Return every record below exactly; leave out the images.

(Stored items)
=== Begin Enclosure ===

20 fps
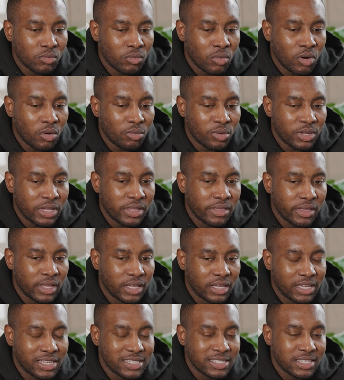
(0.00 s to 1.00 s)
what we
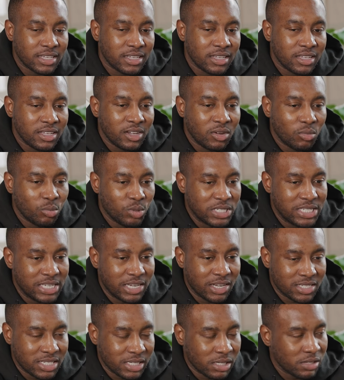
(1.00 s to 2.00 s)
think is we
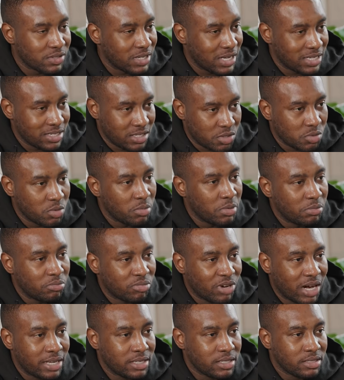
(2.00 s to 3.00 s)
see ourselves as a
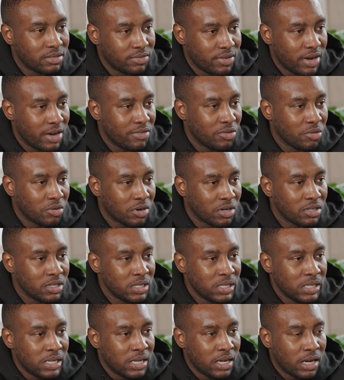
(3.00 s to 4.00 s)
swimming brand for
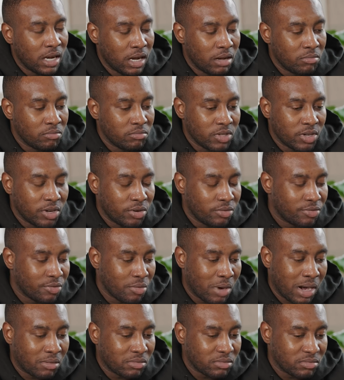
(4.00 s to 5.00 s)
everyone. Um, you know,
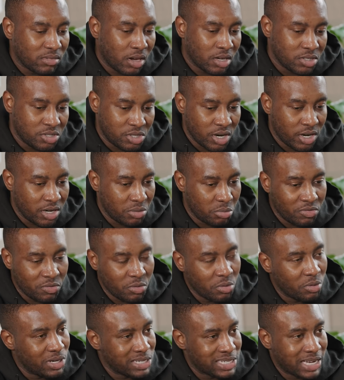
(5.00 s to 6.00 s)
throughout our journey,
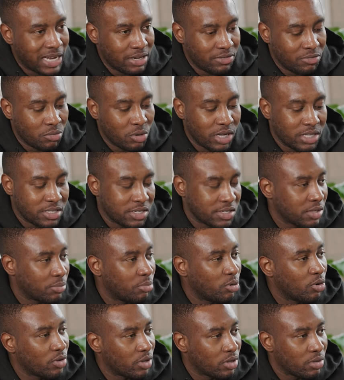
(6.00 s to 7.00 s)
we've always kind of wanted to
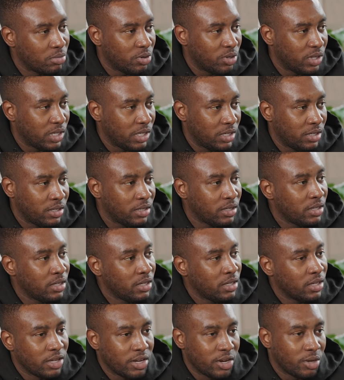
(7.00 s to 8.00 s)
support the community,
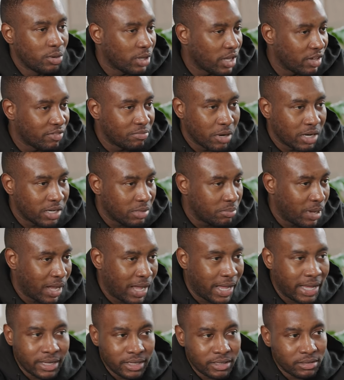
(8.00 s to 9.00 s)
you know, give money
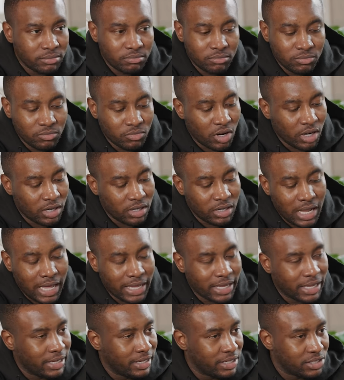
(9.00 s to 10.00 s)
back, run
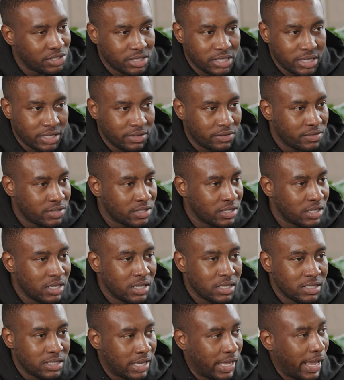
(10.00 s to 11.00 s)
like initiatives
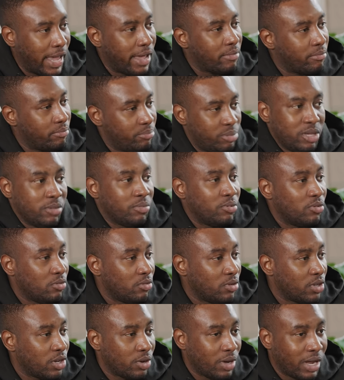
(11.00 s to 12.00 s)
to get
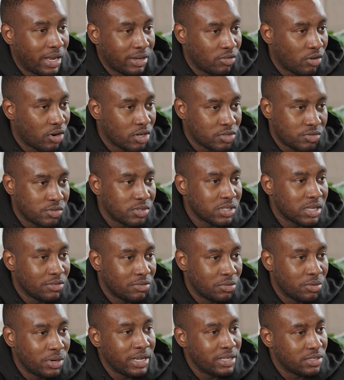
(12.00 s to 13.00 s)
people, you know, at grassroots
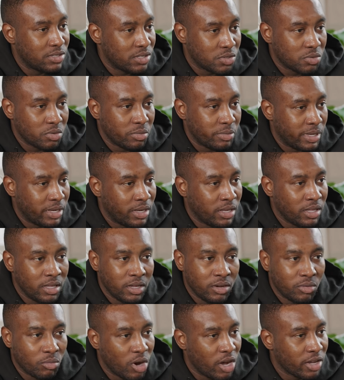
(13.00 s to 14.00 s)
level into swimming,
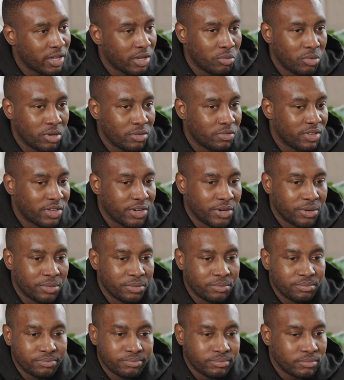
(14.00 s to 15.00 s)
working with, you
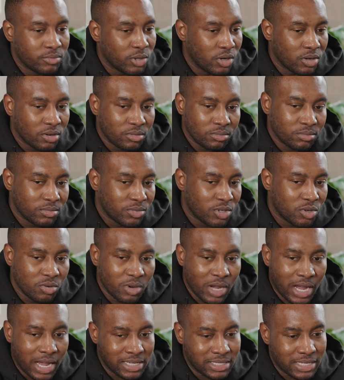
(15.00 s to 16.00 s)
know, we've got
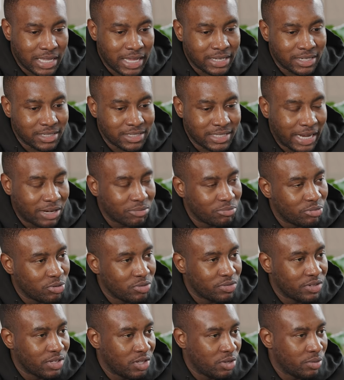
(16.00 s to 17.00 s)
cool guys like Tank
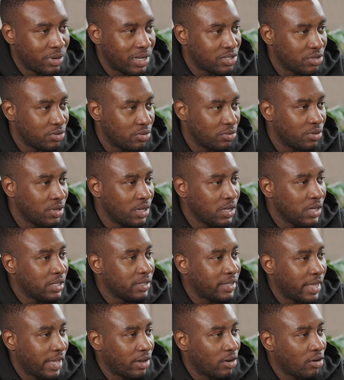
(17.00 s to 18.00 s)
Proof in the U S who
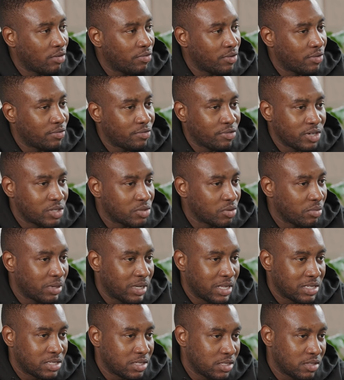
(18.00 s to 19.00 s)
they offer free
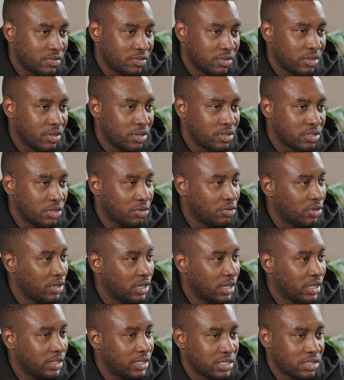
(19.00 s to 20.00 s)
swimming lessons for
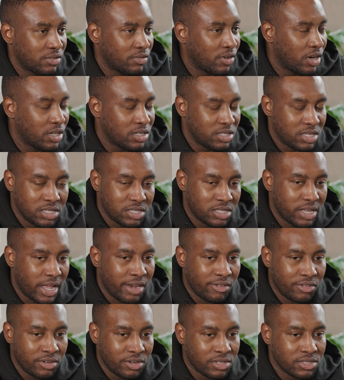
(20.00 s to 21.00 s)
children in disadvantaged
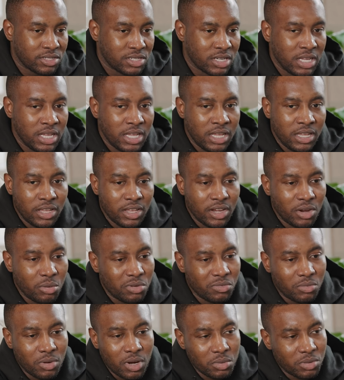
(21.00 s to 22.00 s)
areas. You
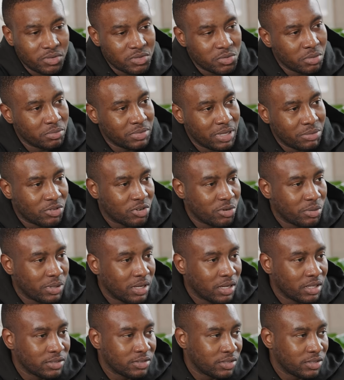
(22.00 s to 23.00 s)
know, we've worked with Swim Dem Crew in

=== End Enclosure ===

**Problem solution**
20 fps
(0.00 s to 1.00 s)
what we
(1.00 s to 2.00 s)
think is we
(2.00 s to 3.00 s)
see ourselves as a
(3.00 s to 4.00 s)
swimming brand for
(4.00 s to 5.00 s)
everyone. Um, you know,
(5.00 s to 6.00 s)
throughout our journey,
(6.00 s to 7.00 s)
we've always kind of wanted to
(7.00 s to 8.00 s)
support the community,
(8.00 s to 9.00 s)
you know, give money
(9.00 s to 10.00 s)
back, run
(10.00 s to 11.00 s)
like initiatives
(11.00 s to 12.00 s)
to get
(12.00 s to 13.00 s)
people, you know, at grassroots
(13.00 s to 14.00 s)
level into swimming,
(14.00 s to 15.00 s)
working with, you
(15.00 s to 16.00 s)
know, we've got
(16.00 s to 17.00 s)
cool guys like Tank
(17.00 s to 18.00 s)
Proof in the U S who
(18.00 s to 19.00 s)
they offer free
(19.00 s to 20.00 s)
swimming lessons for
(20.00 s to 21.00 s)
children in disadvantaged
(21.00 s to 22.00 s)
areas. You
(22.00 s to 23.00 s)
know, we've worked with Swim Dem Crew in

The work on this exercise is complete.